Data from credit reporting can provide regulators with visibility into BNPL's impact on consumers, according to Riley, who added it can also help the consumers who do pay their BNPL loans successfully build their own credit profiles for much larger purchases.

"Credit reporting on BNPL loans is an important facet of the product's maturation," Riley said. "Although these are relatively low-ticket financial products, they do offer insight into how the borrower repays. For the many people with thin or invisible credit files, BNPL can offer a way to help them into the mainstream of credit."

Experian's website says BNPL payments can impact a consumer's credit score, and Affirm reports some BNPL loan data to Experian. In an email, an Experian spokesperson said "We are working with partners across the financial services industry to add even more of this [BNPL] information to credit reports. We are currently innovating new solutions that will provide additional insights into how these transactions impact consumer’s financial health and overall credit risk."
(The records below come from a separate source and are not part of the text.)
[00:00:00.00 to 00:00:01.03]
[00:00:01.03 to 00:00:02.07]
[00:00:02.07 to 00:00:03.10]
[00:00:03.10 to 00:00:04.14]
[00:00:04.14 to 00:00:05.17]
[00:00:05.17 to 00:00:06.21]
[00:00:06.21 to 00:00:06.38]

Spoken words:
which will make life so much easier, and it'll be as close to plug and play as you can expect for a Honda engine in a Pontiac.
In an email, TransUnion spokesperson Liz Pagel said: "BNPL and POS installments are net new types of credit obligations that the existing credit ecosystem in the U.S. is not ready to support."

Pagel added that it's important that TransUnion's reporting to reflect the total indebtedness of the consumer, and "we are well on our way to bringing a solution to market that will make this data available without having an undue impact on existing scoring models."

TransUnion also has partnered with the buy now/pay later lender Sezzle to allow consumers to build credit using their repayment history with Sezzle.

"By turning BNPL into a credit-building tool, BNPL providers benefit by improving their value proposition to their users, Equifax expands its utility as a bureau and at the same time banks benefit by gaining more insight into and increasing the size of the targetable base of creditworthy borrowers," said Rick Oglesby, president of AZ Payments Group in Phoenix.